U ease one's mind and heart to enter the exam hall, and to answer the exam paper..
almost feel like the way one felt when one was taking the supplement stats exam..
juz that, this feels much better..for one really did not put much effort in it..
yet, when one ask upon U, Allah, to reassure my heart in answering the paper, U answer it.
though one have no idea how to answer most of the questions, but suprisingly, one doesnt feel as if 'im doom' or anything similar..

one did not sleep last night, to study the fluids derivations..
and alhamdulillah, it did not stop one from taking the exam today..

today, one decided to study dynamics or m_v at libry..
n just at recent time, one found that one could not really eat anything..
for each bite one take, each chew one make.. the cause one's head in pain..
it is as if the muscle are all interelated..
the pain increases as the chew made harder..
and its directly at the top of this head, in line with both eyes,
also as one move this head to either side..
n one writes these here, hammy.. coz one day, if one really die without any medical proof.. people will know or at least predict why..

huhu..

now one is back at home. could stay in libry more..
though doesnt feel sleepy any longer..
but one doesnt want to take any risk.. in case one might not able to come back home at critical state..
should one meet the doctor again tomorrow..?
huhu.. one dislike meeting any doctor..
they like to ask, one dislike to answer.. as one dislike to talk..

ok..
one will try to go to sleep now, though one feel there's no doubt one could fall asleep instantaneously as soon as one lie on mr.camel..
=]

nite2 hammy..
we'll meet again, insyaAllah.. if Allah wills it..

w'salaam wrbt.

14 June 2009

am goin 2 end this old life
have enough of it..
time for a change
a new beginning..
a new me.. with Allah Taála wills, one begins

13 June 2009

today went to d 'riadah' though, dont really felt like meeting anyone.. but one like jogging.. and enjoying the scenary of the sky..

huhu..

ok.. need to get back to thermo..

FluMoTions is certainly lack of oil..
stop being stupid k.
this is what known as d test of life..
which will keep on coming one after another,
no matter how many times we thought we succeed in each of it..

remember please,
NEVER EVER FAIL ALLAH's test!

for if u do, that will b the real failure, and thats what u dont want to happen

13 June 2009 - 12.30am

..im trying not to judge anyone..
but.......................

O Rabbi...
Al Wadud..
Allah Taála..
to U one belong..
to U one rely..
and only U one trust..

help one to always be aware U're by one side no matter if the whole world is against one here..

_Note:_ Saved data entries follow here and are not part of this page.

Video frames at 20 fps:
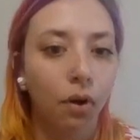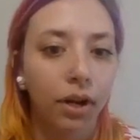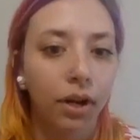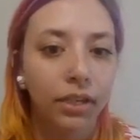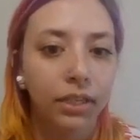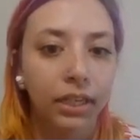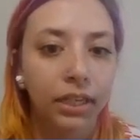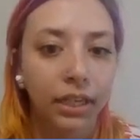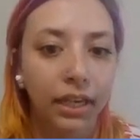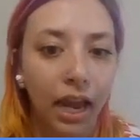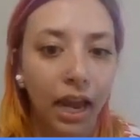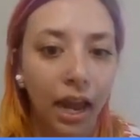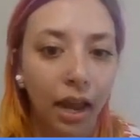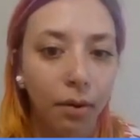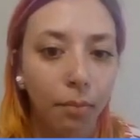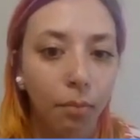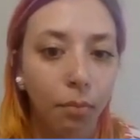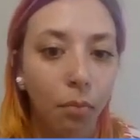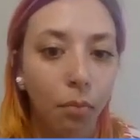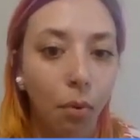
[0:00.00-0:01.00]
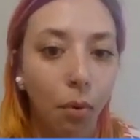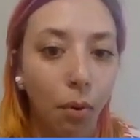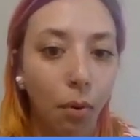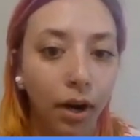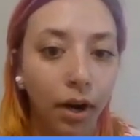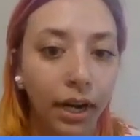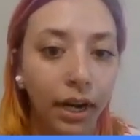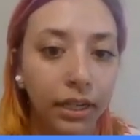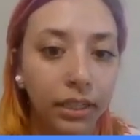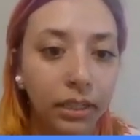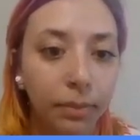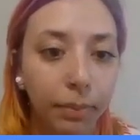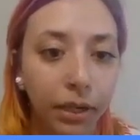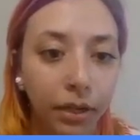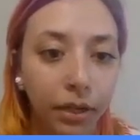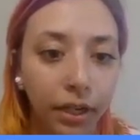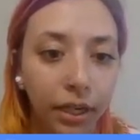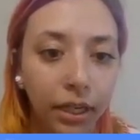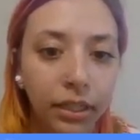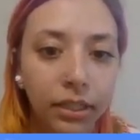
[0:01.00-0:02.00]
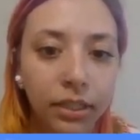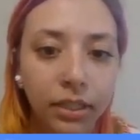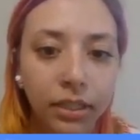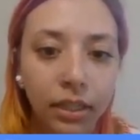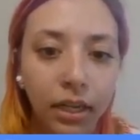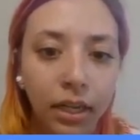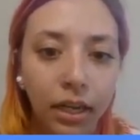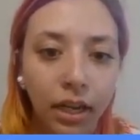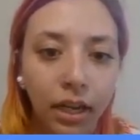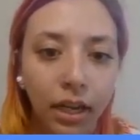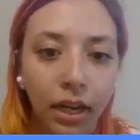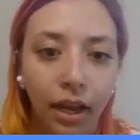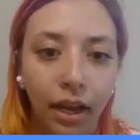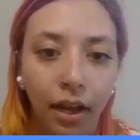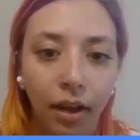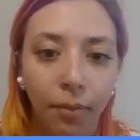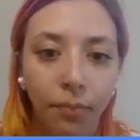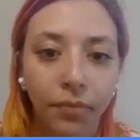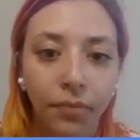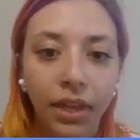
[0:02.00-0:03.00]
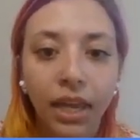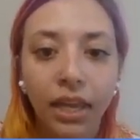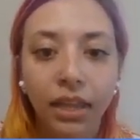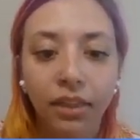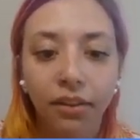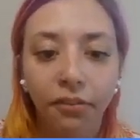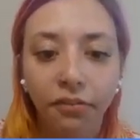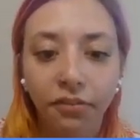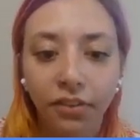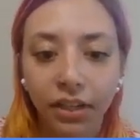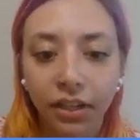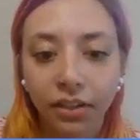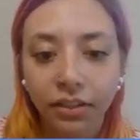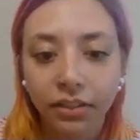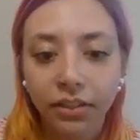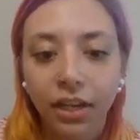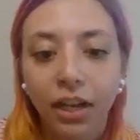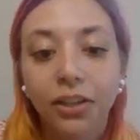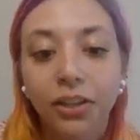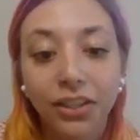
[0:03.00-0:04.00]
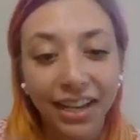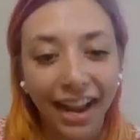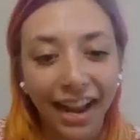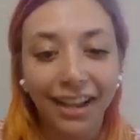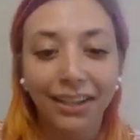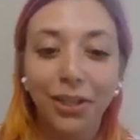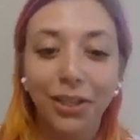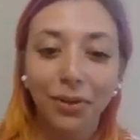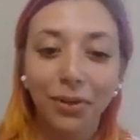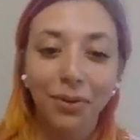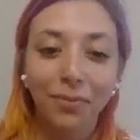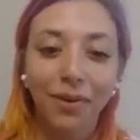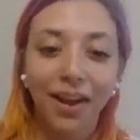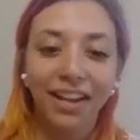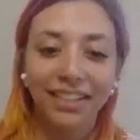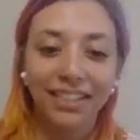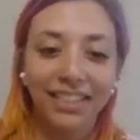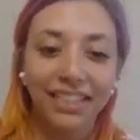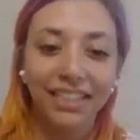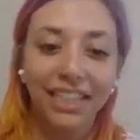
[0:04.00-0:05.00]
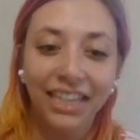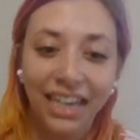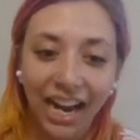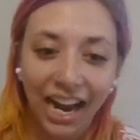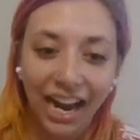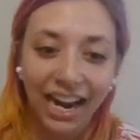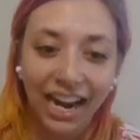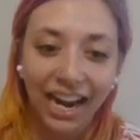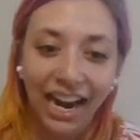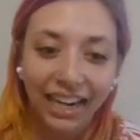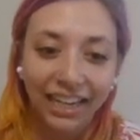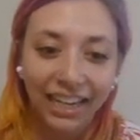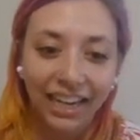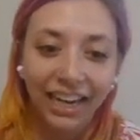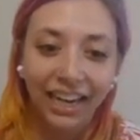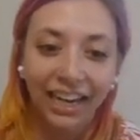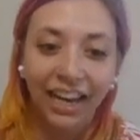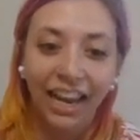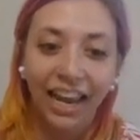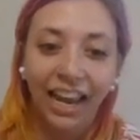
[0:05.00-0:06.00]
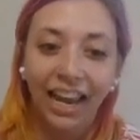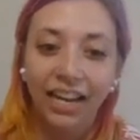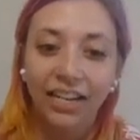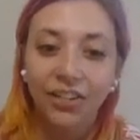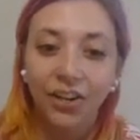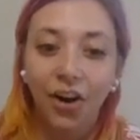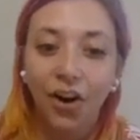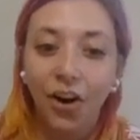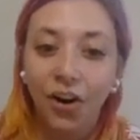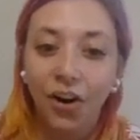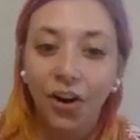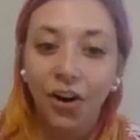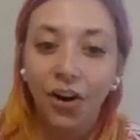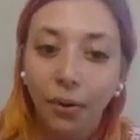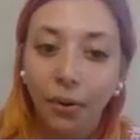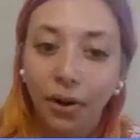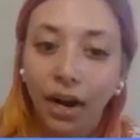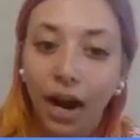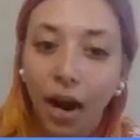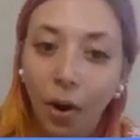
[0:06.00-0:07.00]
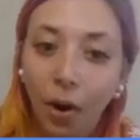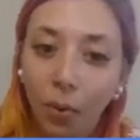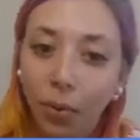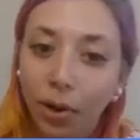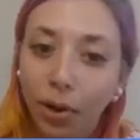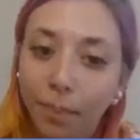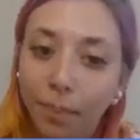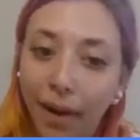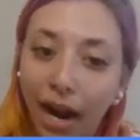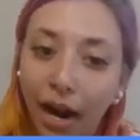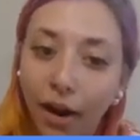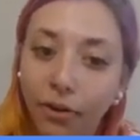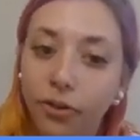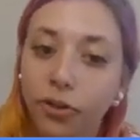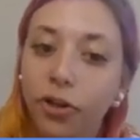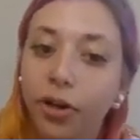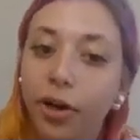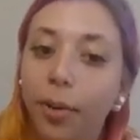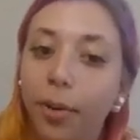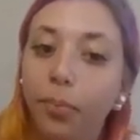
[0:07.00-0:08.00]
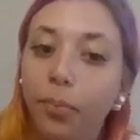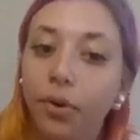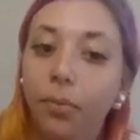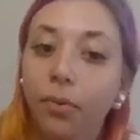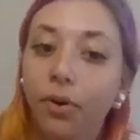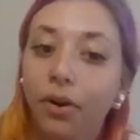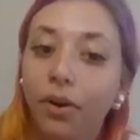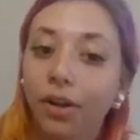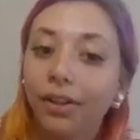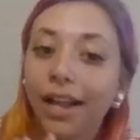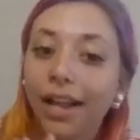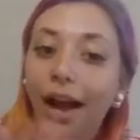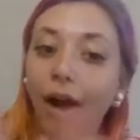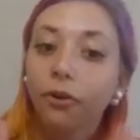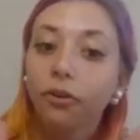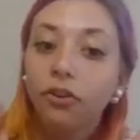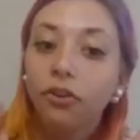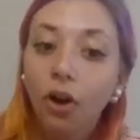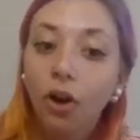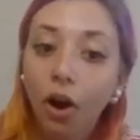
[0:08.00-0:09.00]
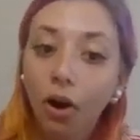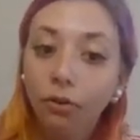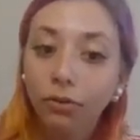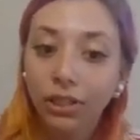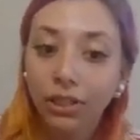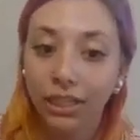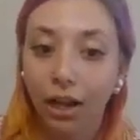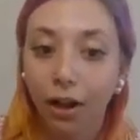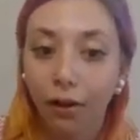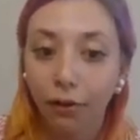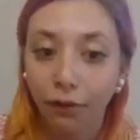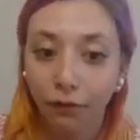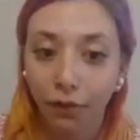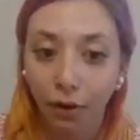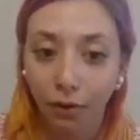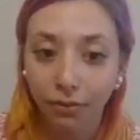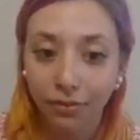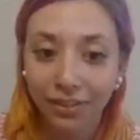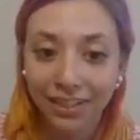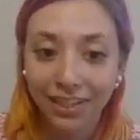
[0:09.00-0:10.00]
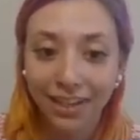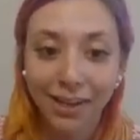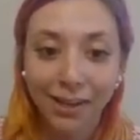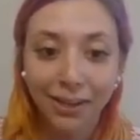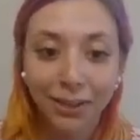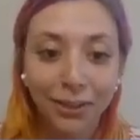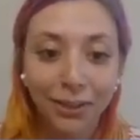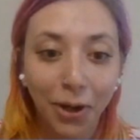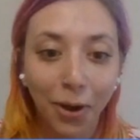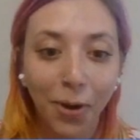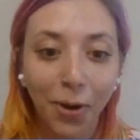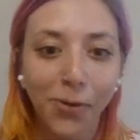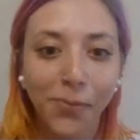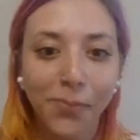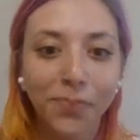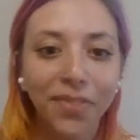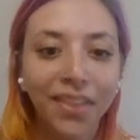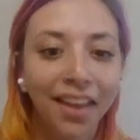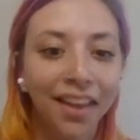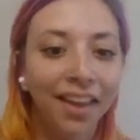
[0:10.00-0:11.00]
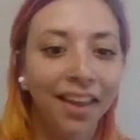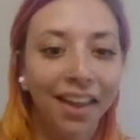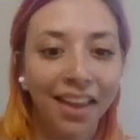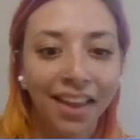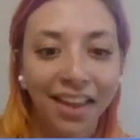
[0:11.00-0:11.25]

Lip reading: want to get more experience in the field. So we went sea kayaking, and on our outward bound trip, we were allowed no cell phones. So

.. with Thy name, Allah.. the Most Merciful, the Ever Lasting Merciful.. one begins..

12 June 2009

12 June 2009

in Thy name..

dear hammy, ive loose hope in everything..
i know, its not a act a muslim should be..
but.. huhu.. i really dont know what becoming of me..
i guess, d heart inside is fully blackened coal..

-last nite.. i keep on awake every hour..
n each time i awake, i tried to study.. but no, its doesnt work..
till i burnt my back..

-today, i did not even join d jmh pryer..
what am i doin..
nothin should stop me from doing jmh pryer..

-i went 2 d doc d other day after my not-so-good xam..
n d doc told me,
"nothin can be done.. for u hav had it for 3 days,
if it is still within 48hrs, i would have given u d vaccine.."
well, padan muka.. its my fault.. sape suh x mo jupe doc awal2..
huhu..

-monday i got thermofluids..wednesday i got mechanical vibrations..
and for all 3 area, i dont know how it really goes.. perhaps a little for thermo since d assignments b4 needs a lot of studying.. but for fluids and mech_vib...

huhu..

furthermore.. fluids have a whole lot of derivation.
do they think humans have microchip to remember all d derivations..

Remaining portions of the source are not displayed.